Batschkus, S., Cingoez, G., Urlaub, H., Miosge, N., Kirschneck, C., Meyer-Marcotty, P., et al. (2017). A new albumin-depletion strategy improves proteomic research of gingival crevicular fluid from periodontitis patients. Clinical Oral Investigations, (in press). doi:10.1007/s00784-017-2213-0.


Cite as: https://hdl.handle.net/11858/00-001M-0000-002E-2E07-5
Abstract
Objectives Gingival crevicular fluid (GCF), the inflammatory infiltrate within the crevicular sulcus, is of great importance for diverse processes in the oral cavity and has a high impact in oral sciences.
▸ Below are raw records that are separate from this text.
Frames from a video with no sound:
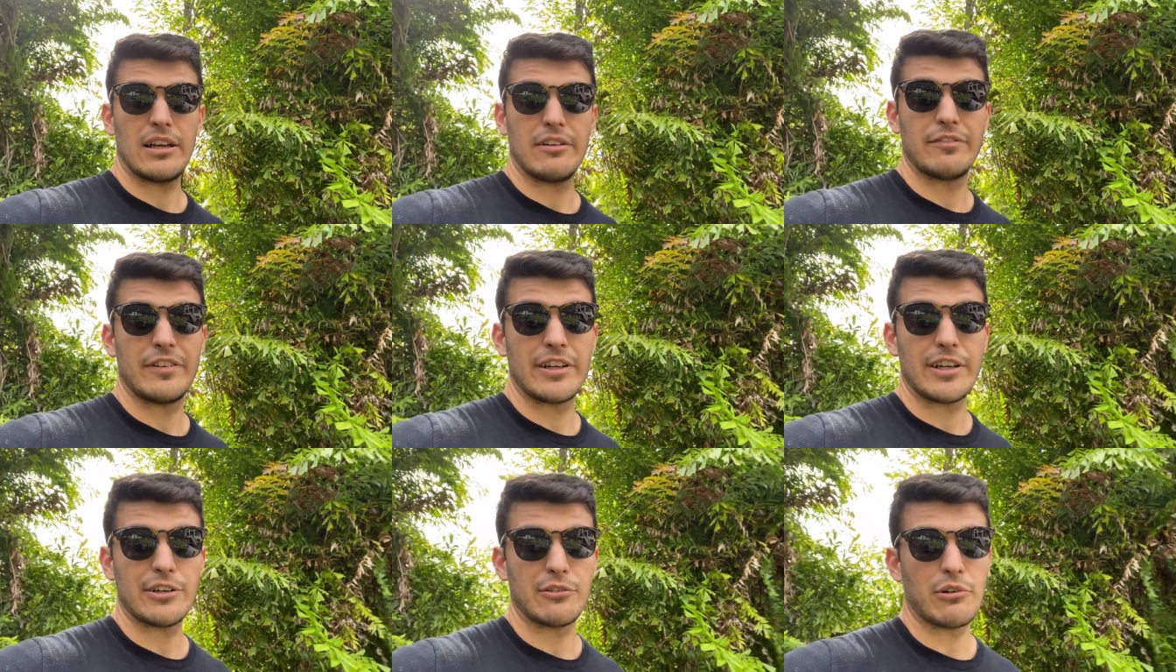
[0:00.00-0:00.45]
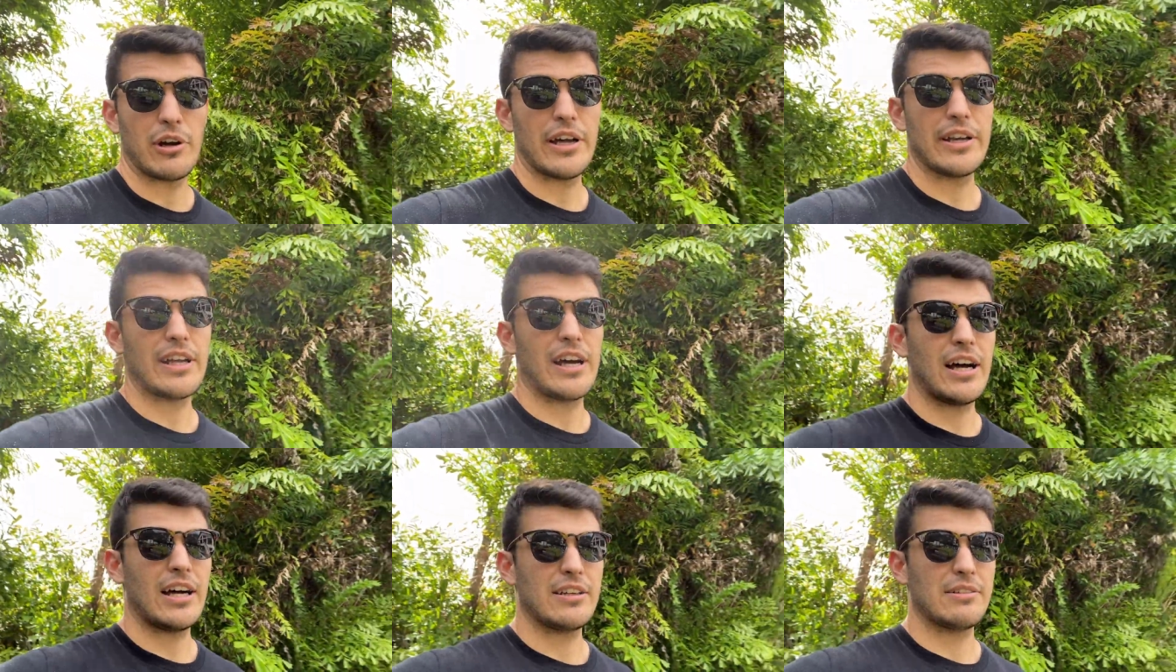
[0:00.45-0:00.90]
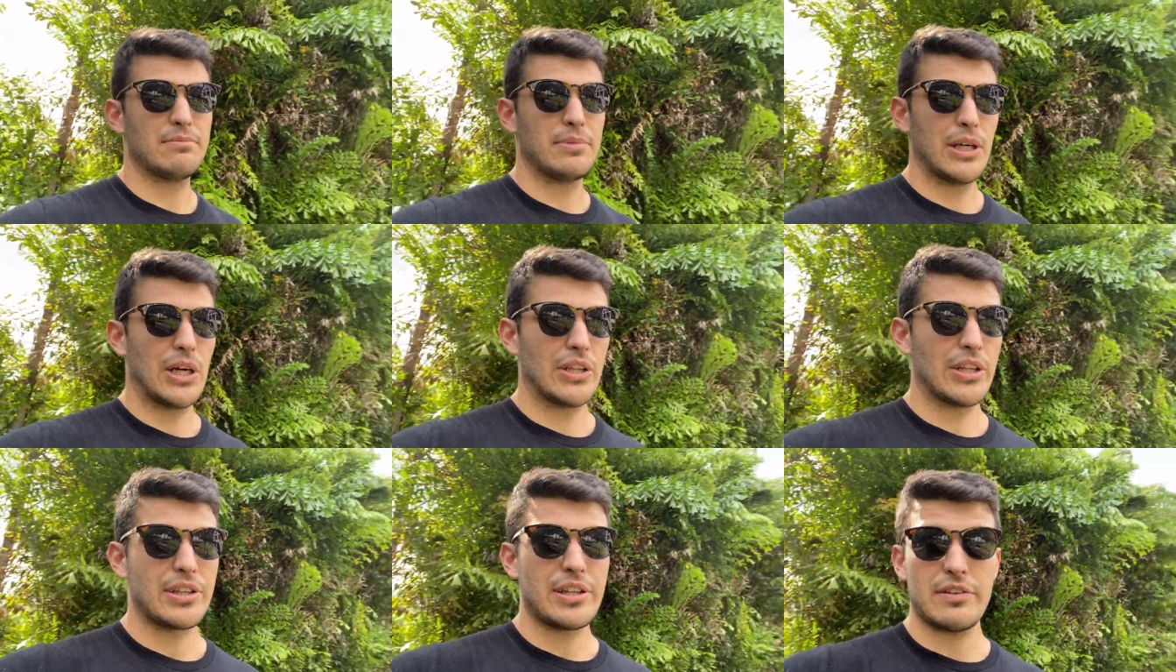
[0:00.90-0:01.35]
I figured why not
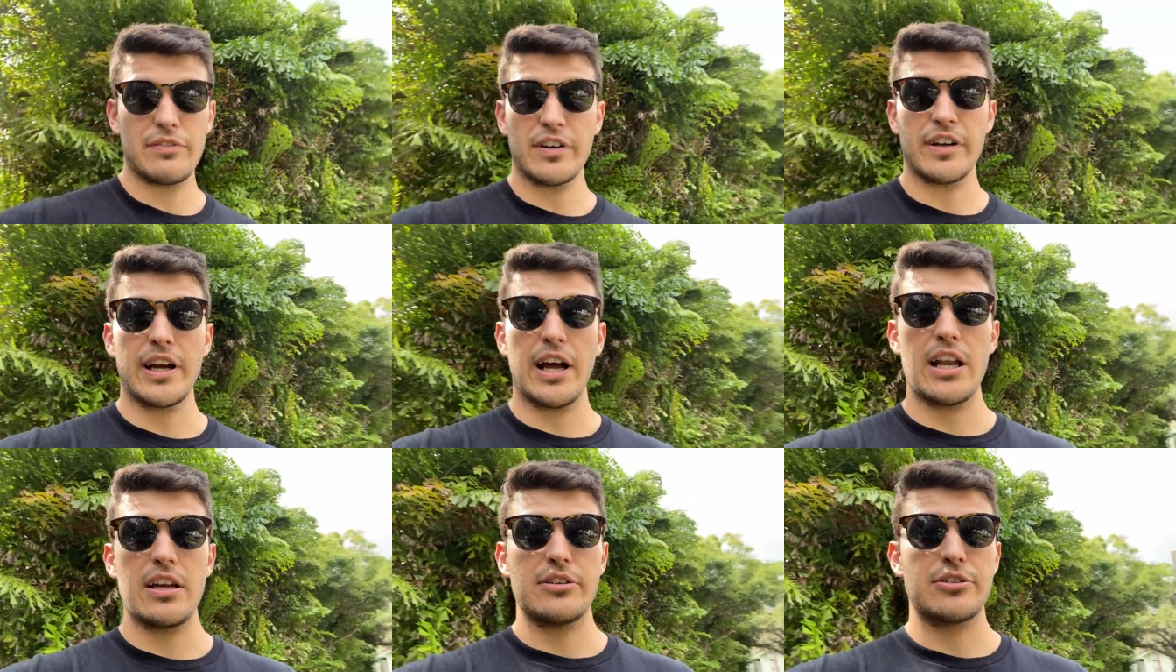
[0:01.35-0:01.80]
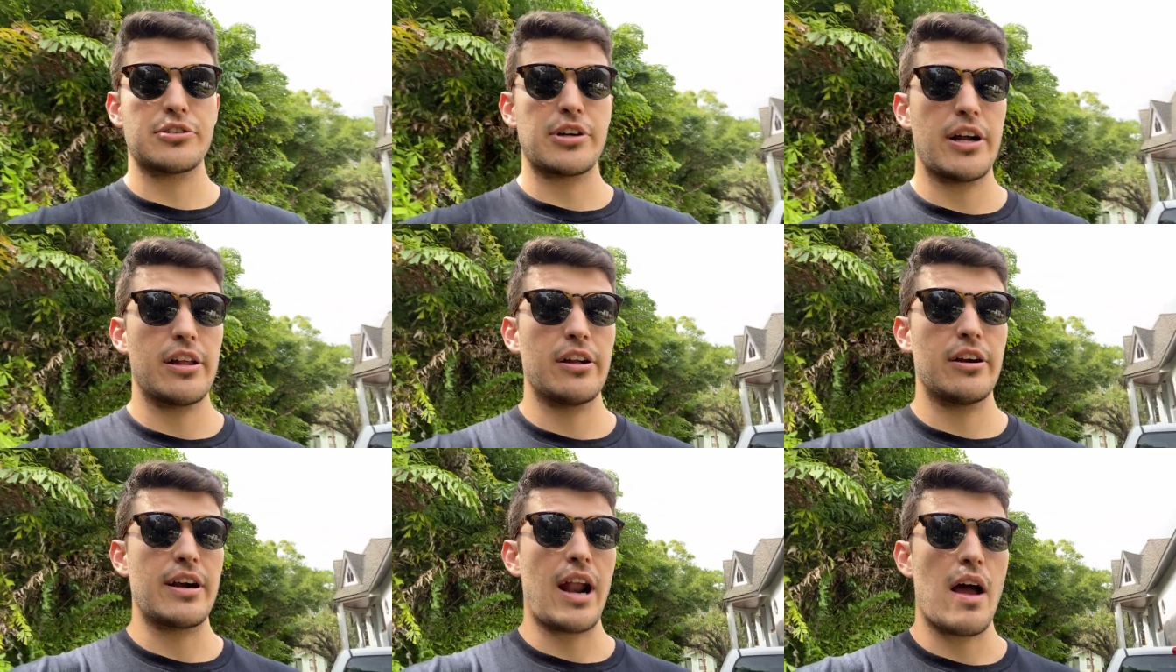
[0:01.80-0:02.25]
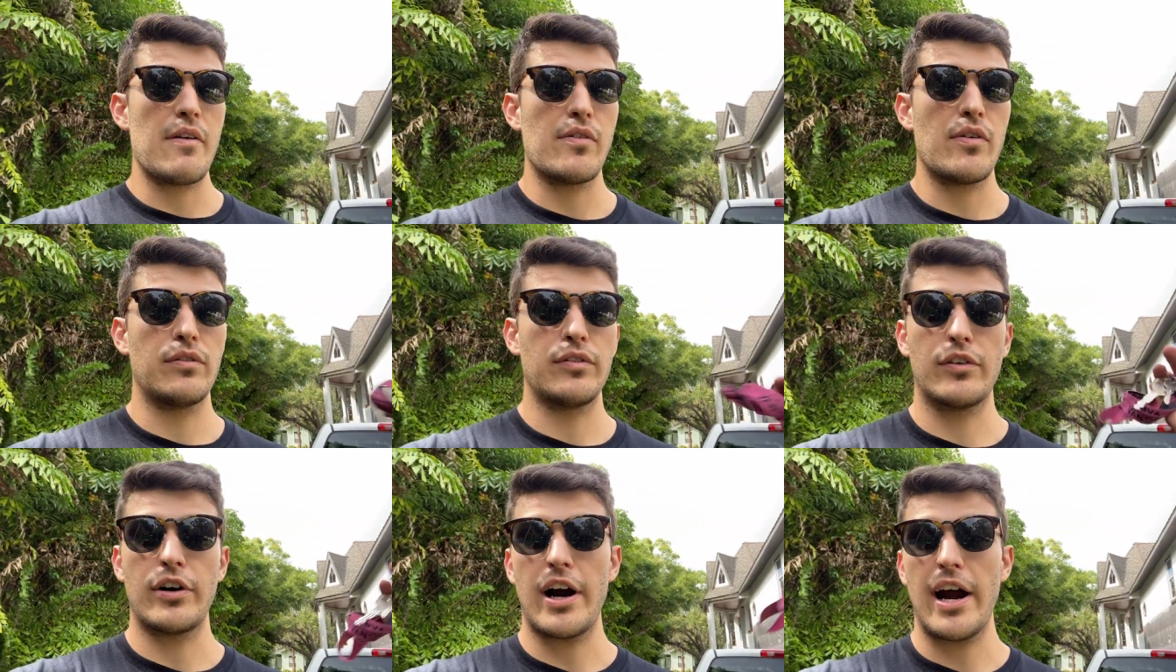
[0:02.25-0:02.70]
build a different kind of trailer and have
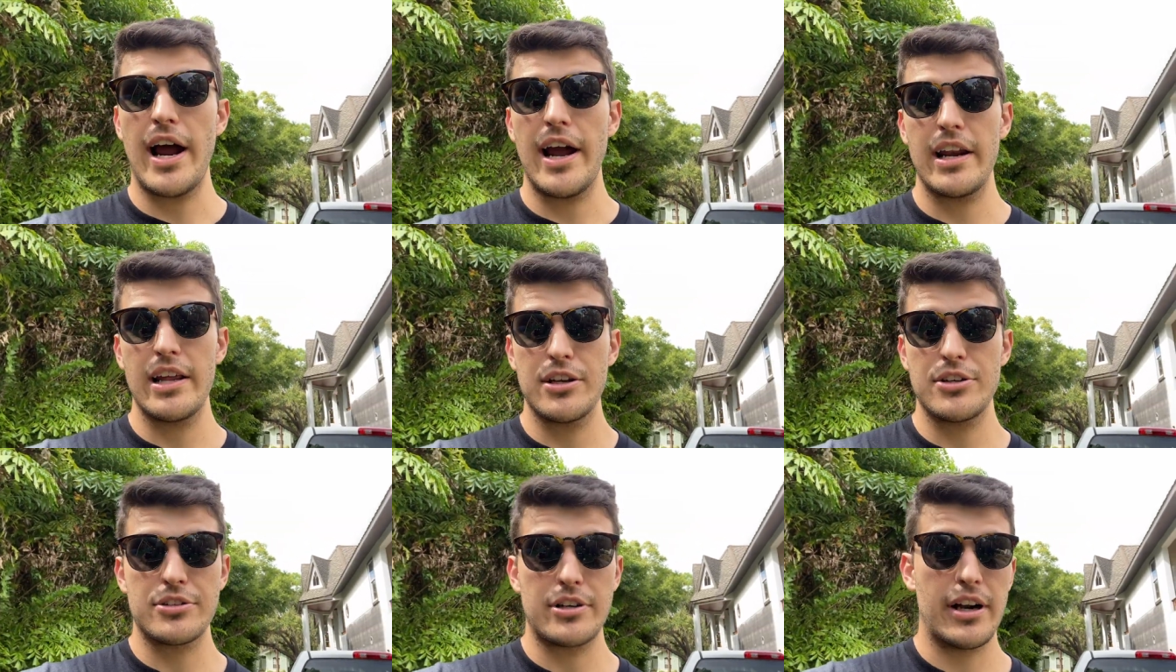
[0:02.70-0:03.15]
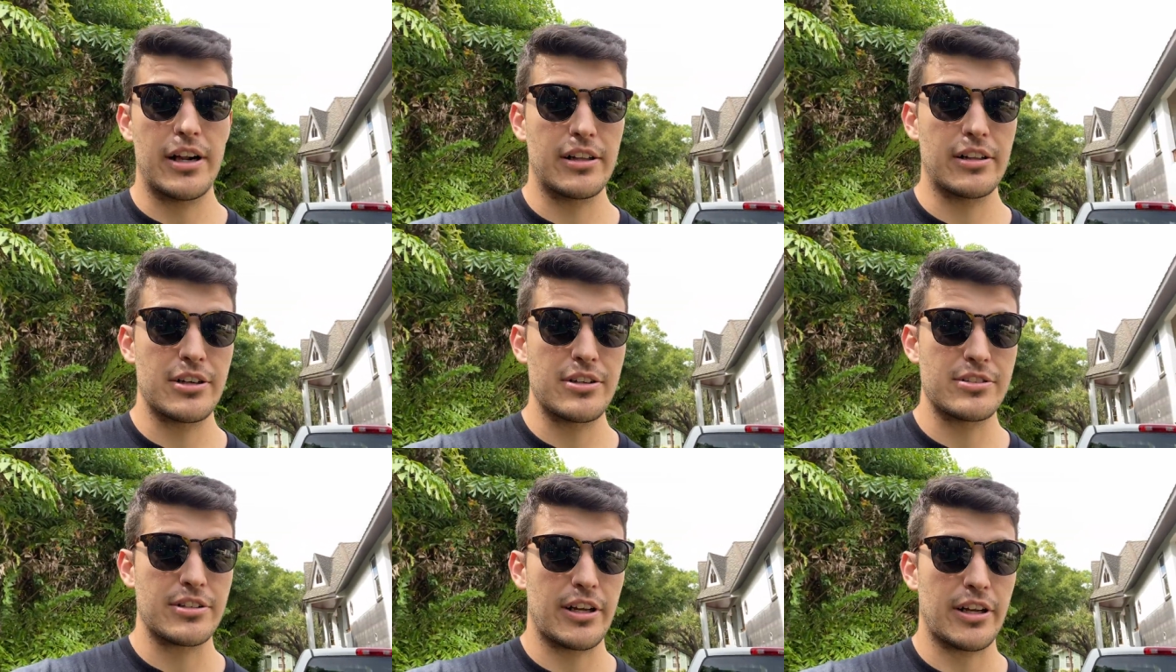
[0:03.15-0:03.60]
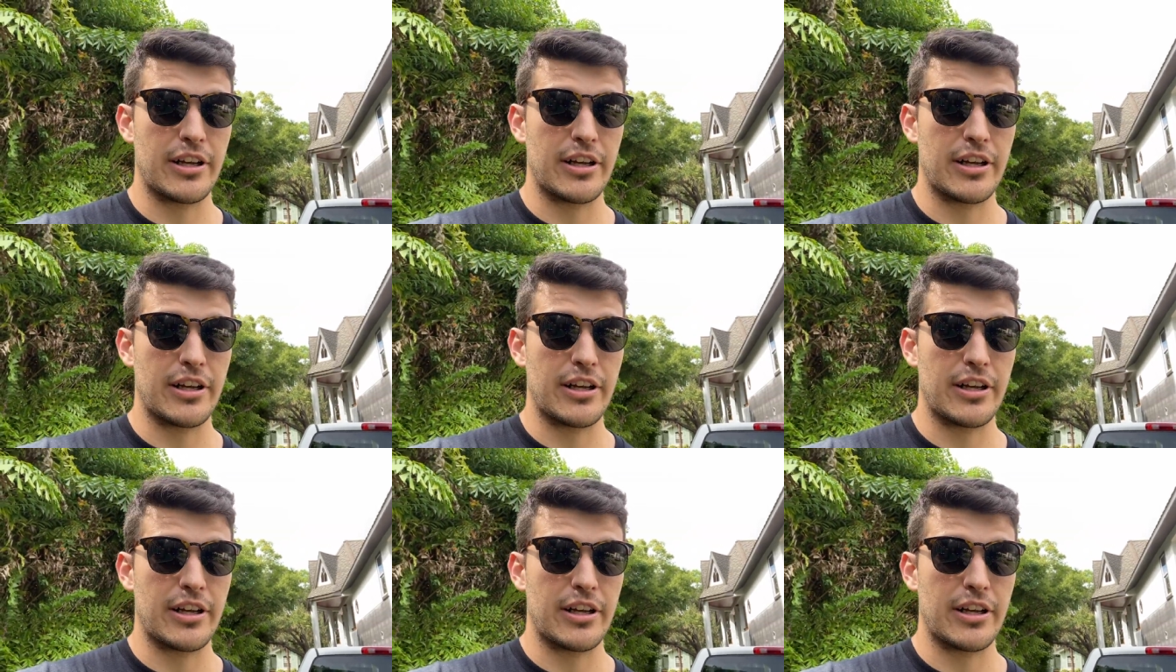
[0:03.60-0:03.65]
a variety of trailers,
It is assumed to serve as a source of biomarkers for systemic or periodontal diseases and mediators of orthodontic tooth movement. In order to characterize the protein content of the GCF in an unbiased and complete approach, we employed mass spectrometry (MS), which allows not only the identification, but also the quantification of these proteins. In samples obtained from patients suffering from periodontitis, this method is often limited due to the presence of highly abundant serum albumin deriving from serum. The aim of this investigation was to employ a protein precipitation procedure for the efficient depletion of serum albumin from GCF samples. Materials and methods GFC samples collected from five adult periodontitis patients were fractionated by trichloroacetic acid/acetone precipitation and the resulting soluble and pelleted fractions were analyzed by SDS-PAGE and high-resolution mass spectrometry. Results Trichloroacetic acid/acetone precipitation was successfully employed as a protein precipitation procedure for the efficient depletion of serum albumin from GCF samples. Careful analysis revealed that the precipitation step reduced the serum albumin content efficiently, and increased subsequent protein identifications by 32%. Three hundred seventeen proteins could only be identified with this new approach. Conclusion The increased coverage of the GCF proteome will help improve our understanding of molecular mechanisms in the periodontium during pathogenesis of periodontitis. Clinical relevance Our new albumin depletion strategy combined with high-resolution mass spectrometry can be used to effectively monitor the molecular signals of the periodontium.